The data below should be copied out exactly, with its pictures omitted.

Stored dataset items
+ + + +

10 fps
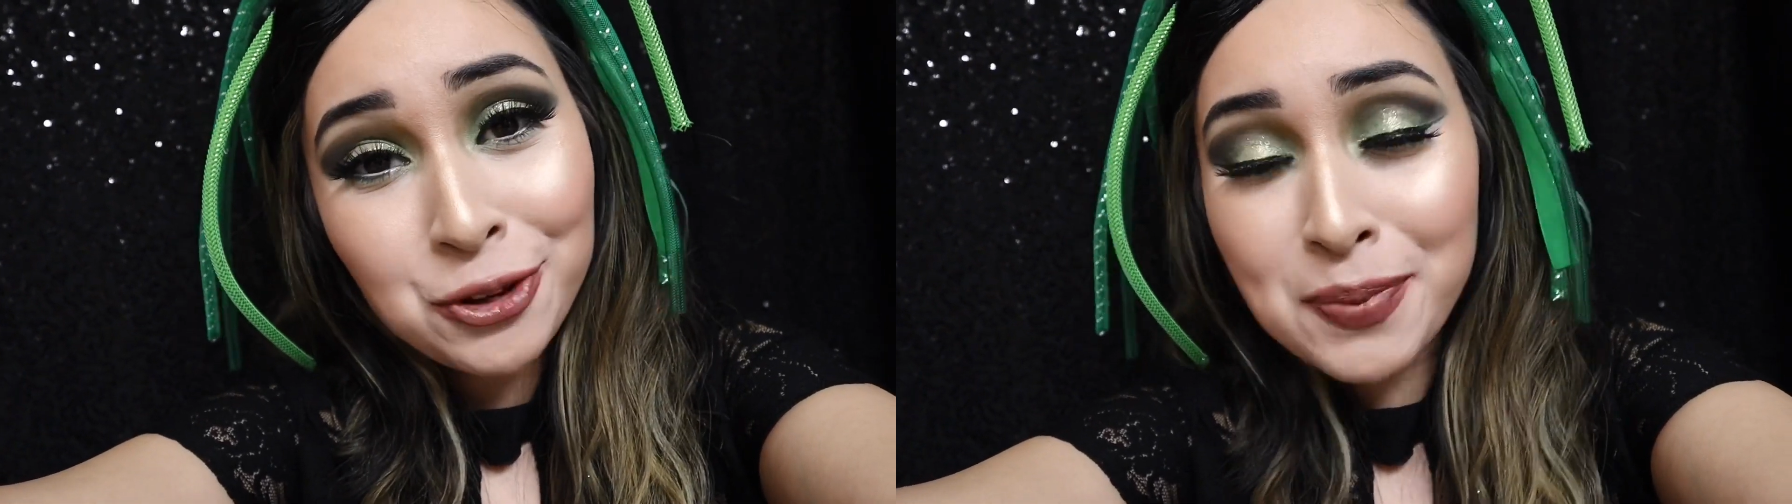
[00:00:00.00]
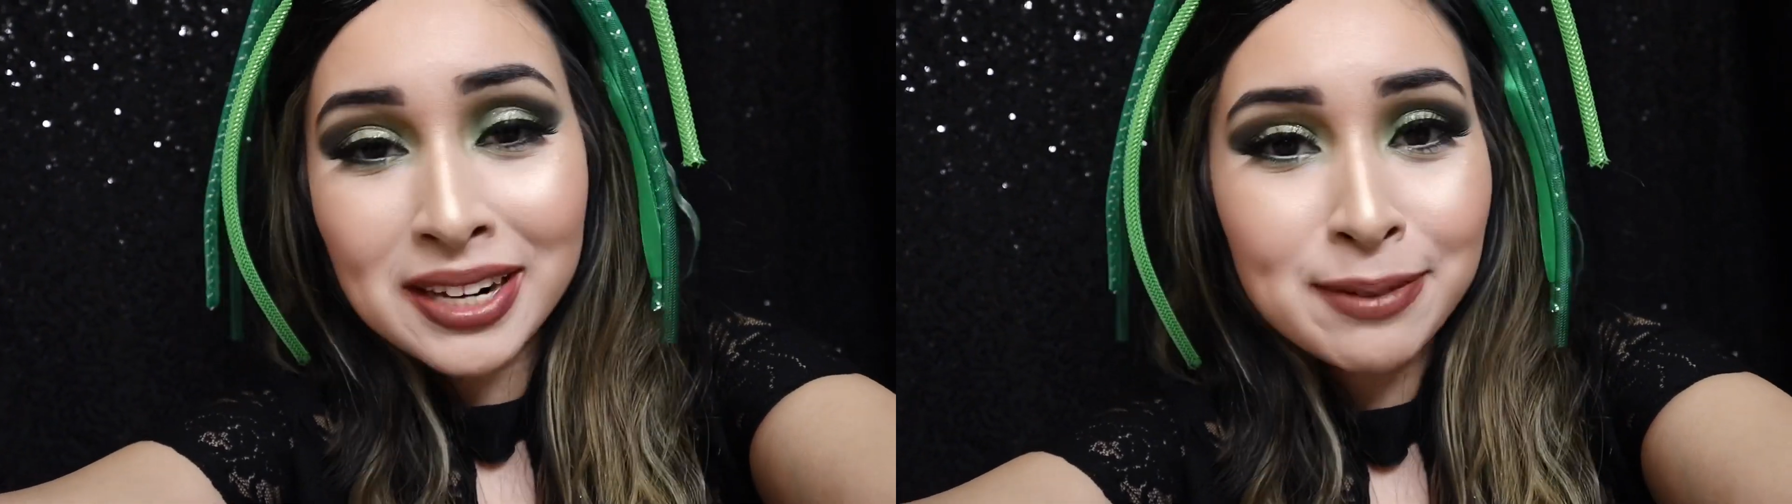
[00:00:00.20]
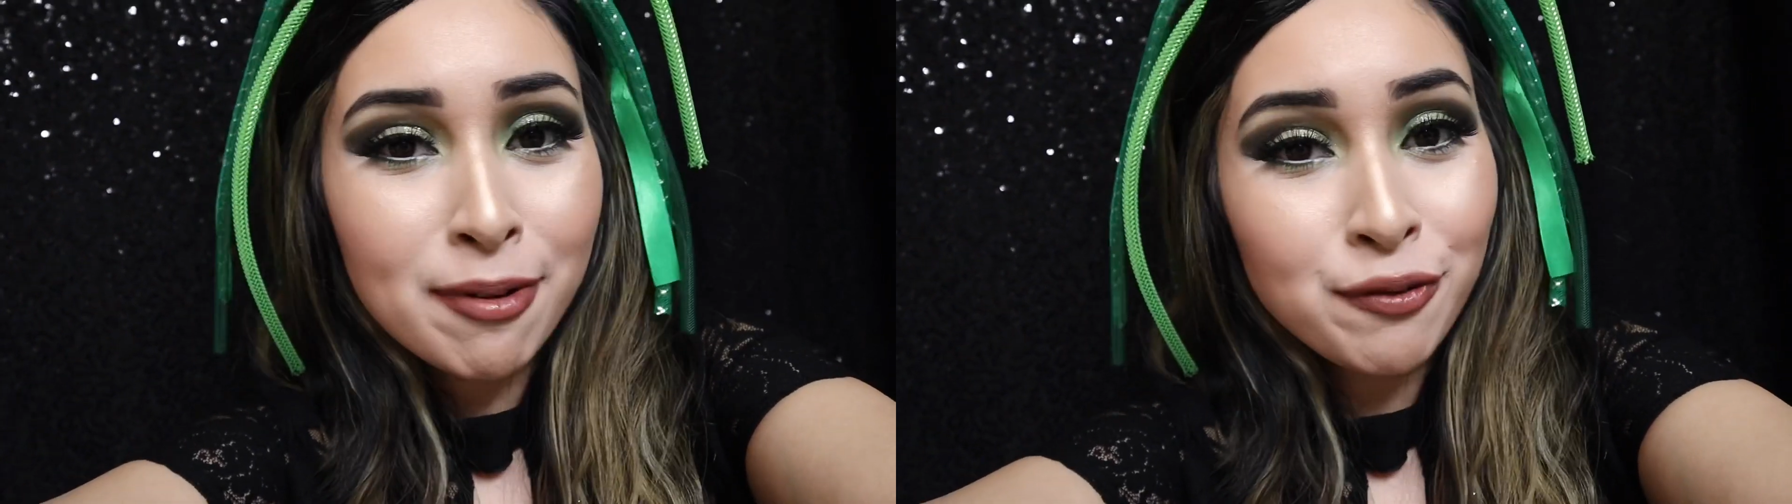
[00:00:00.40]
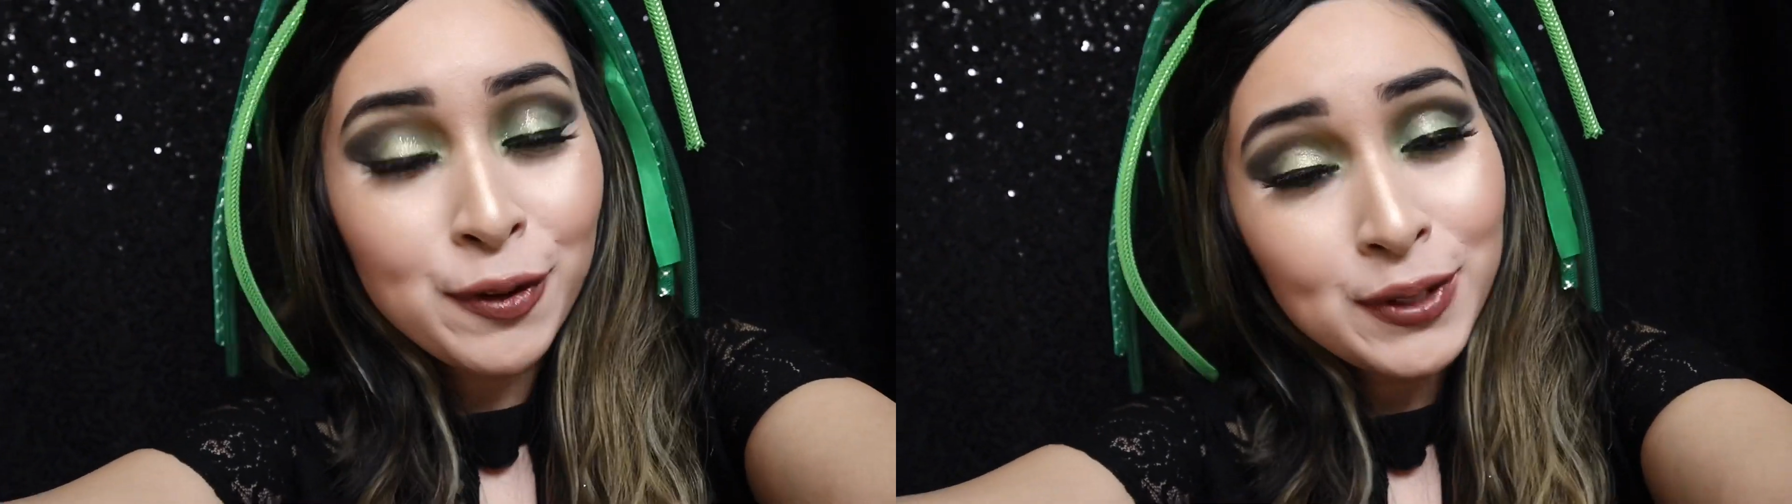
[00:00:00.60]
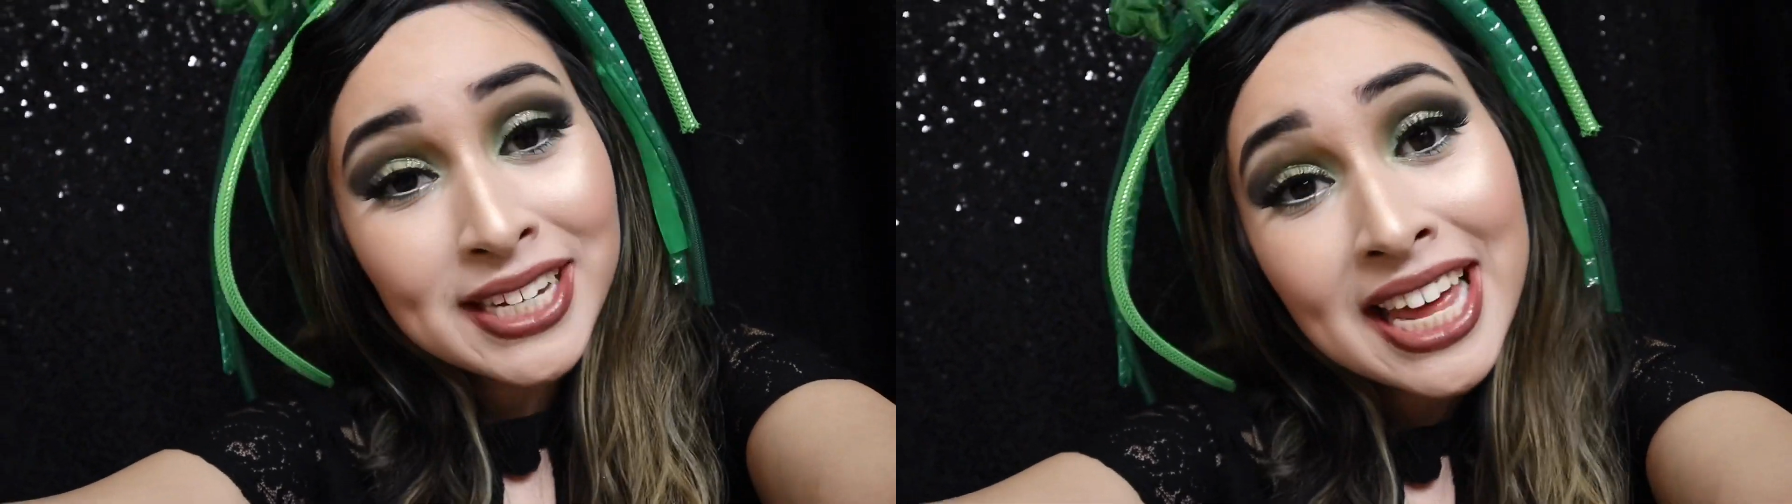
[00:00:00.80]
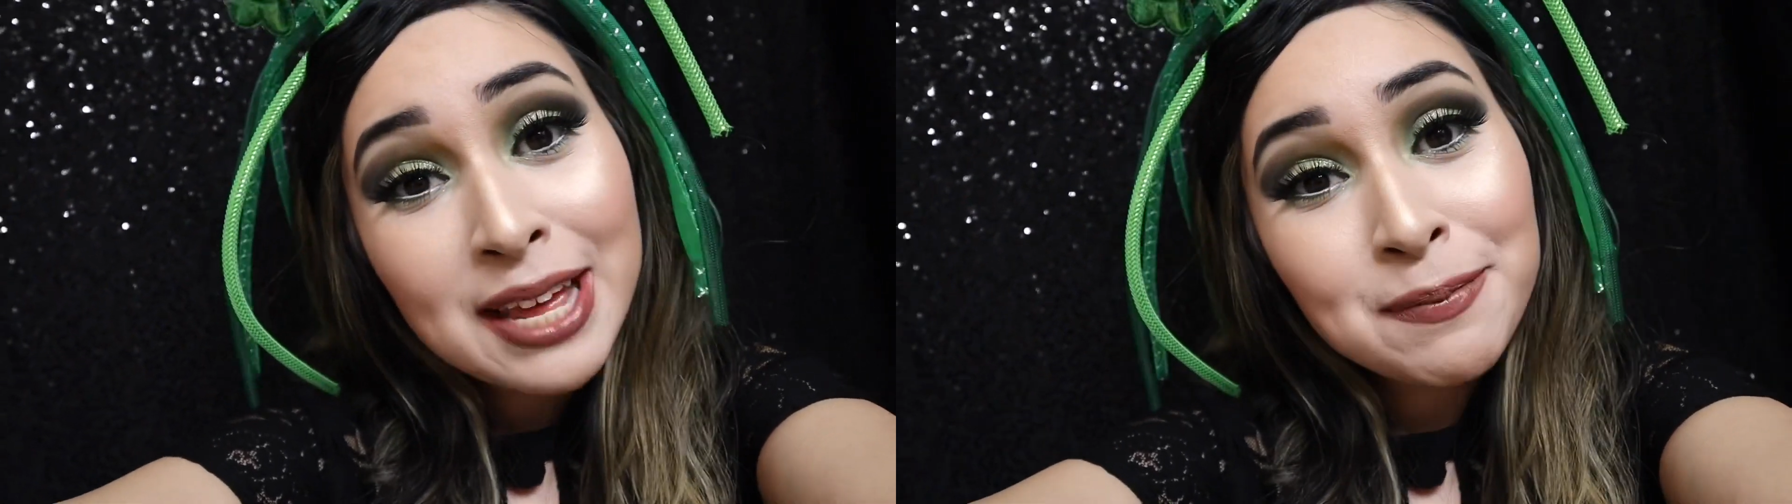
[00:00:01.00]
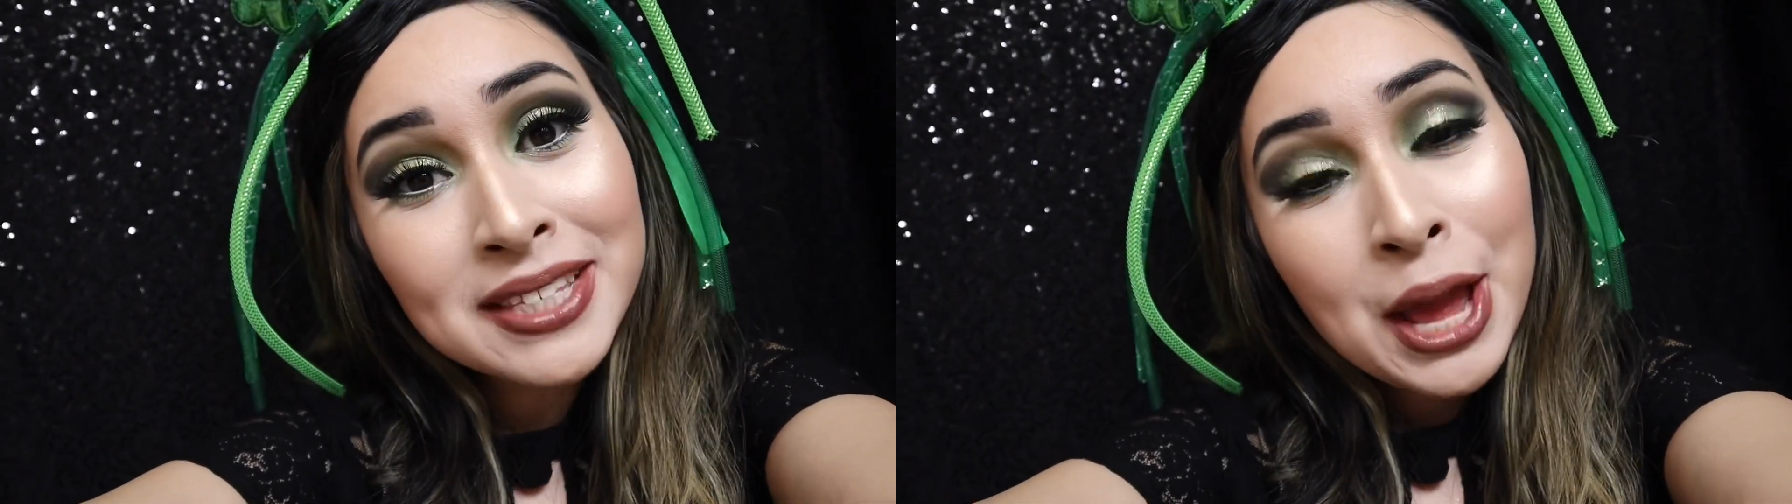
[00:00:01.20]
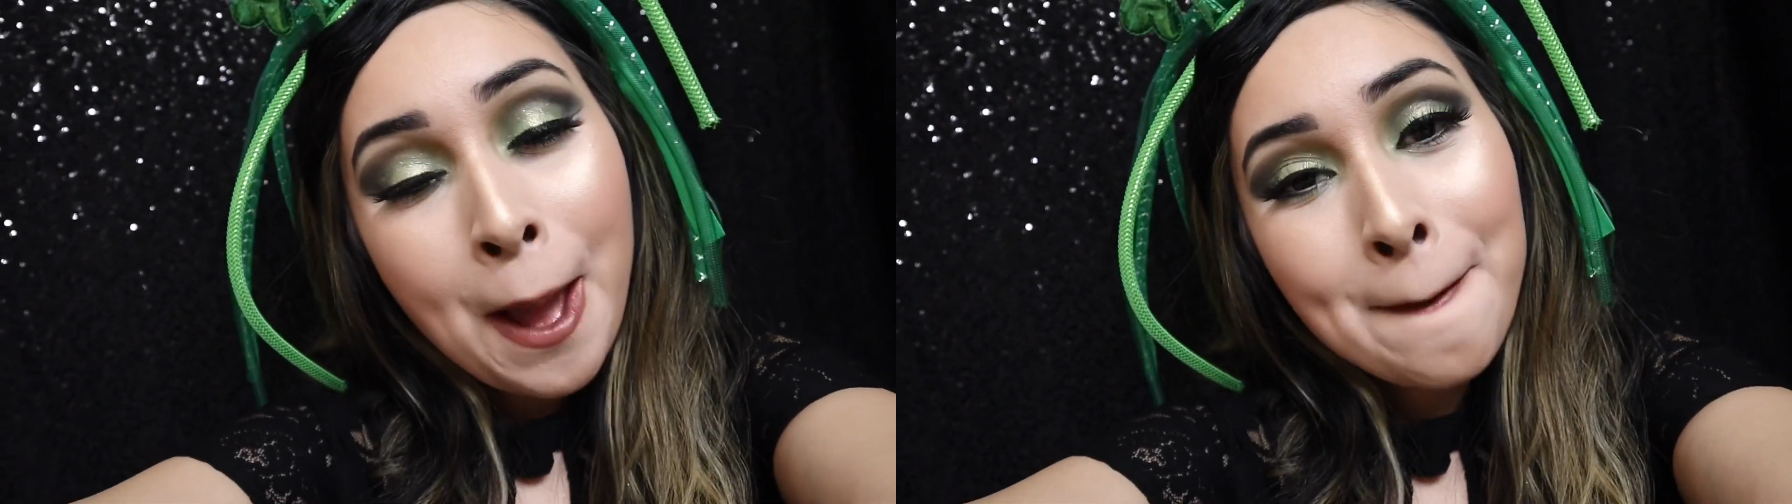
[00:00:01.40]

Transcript: you picked up a few tips,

+ + + +

Written solution>
10 fps
[00:00:00.00]
[00:00:00.20]
[00:00:00.40]
[00:00:00.60]
[00:00:00.80]
[00:00:01.00]
[00:00:01.20]
[00:00:01.40]

Transcript: you picked up a few tips,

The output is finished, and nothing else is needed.